[Source data]
####

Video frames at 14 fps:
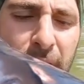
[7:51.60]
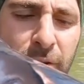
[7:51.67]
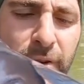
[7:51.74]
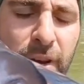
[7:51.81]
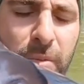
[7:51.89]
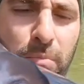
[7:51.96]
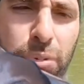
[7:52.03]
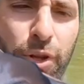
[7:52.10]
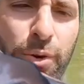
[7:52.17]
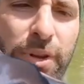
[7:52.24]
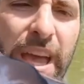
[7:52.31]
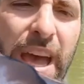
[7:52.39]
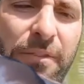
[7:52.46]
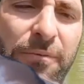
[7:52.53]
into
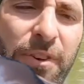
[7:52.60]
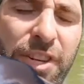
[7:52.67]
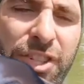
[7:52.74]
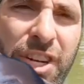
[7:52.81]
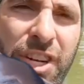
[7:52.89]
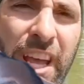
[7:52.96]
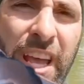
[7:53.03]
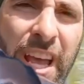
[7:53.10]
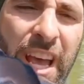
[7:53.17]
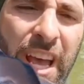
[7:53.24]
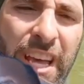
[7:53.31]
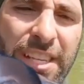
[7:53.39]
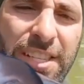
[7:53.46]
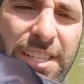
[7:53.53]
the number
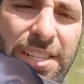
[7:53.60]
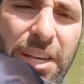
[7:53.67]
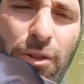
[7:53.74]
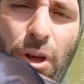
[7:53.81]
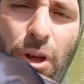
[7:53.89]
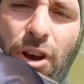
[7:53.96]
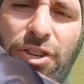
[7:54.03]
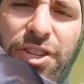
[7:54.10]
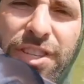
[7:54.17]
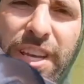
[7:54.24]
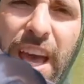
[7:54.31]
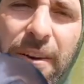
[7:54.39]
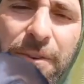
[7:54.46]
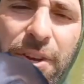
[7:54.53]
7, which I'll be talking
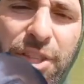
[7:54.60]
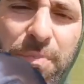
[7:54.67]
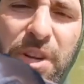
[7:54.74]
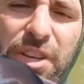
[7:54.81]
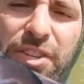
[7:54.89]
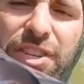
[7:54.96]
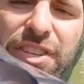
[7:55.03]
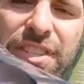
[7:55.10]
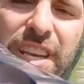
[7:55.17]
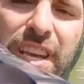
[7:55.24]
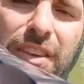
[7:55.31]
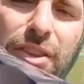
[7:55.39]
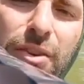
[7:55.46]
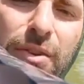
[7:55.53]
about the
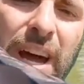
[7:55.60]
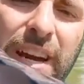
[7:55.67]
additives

####

### About this task
Exclude the pictures and reproduce every entry exactly.

### Response
Video frames at 14 fps:
[7:51.60]
[7:51.67]
[7:51.74]
[7:51.81]
[7:51.89]
[7:51.96]
[7:52.03]
[7:52.10]
[7:52.17]
[7:52.24]
[7:52.31]
[7:52.39]
[7:52.46]
[7:52.53]
into
[7:52.60]
[7:52.67]
[7:52.74]
[7:52.81]
[7:52.89]
[7:52.96]
[7:53.03]
[7:53.10]
[7:53.17]
[7:53.24]
[7:53.31]
[7:53.39]
[7:53.46]
[7:53.53]
the number
[7:53.60]
[7:53.67]
[7:53.74]
[7:53.81]
[7:53.89]
[7:53.96]
[7:54.03]
[7:54.10]
[7:54.17]
[7:54.24]
[7:54.31]
[7:54.39]
[7:54.46]
[7:54.53]
7, which I'll be talking
[7:54.60]
[7:54.67]
[7:54.74]
[7:54.81]
[7:54.89]
[7:54.96]
[7:55.03]
[7:55.10]
[7:55.17]
[7:55.24]
[7:55.31]
[7:55.39]
[7:55.46]
[7:55.53]
about the
[7:55.60]
[7:55.67]
additives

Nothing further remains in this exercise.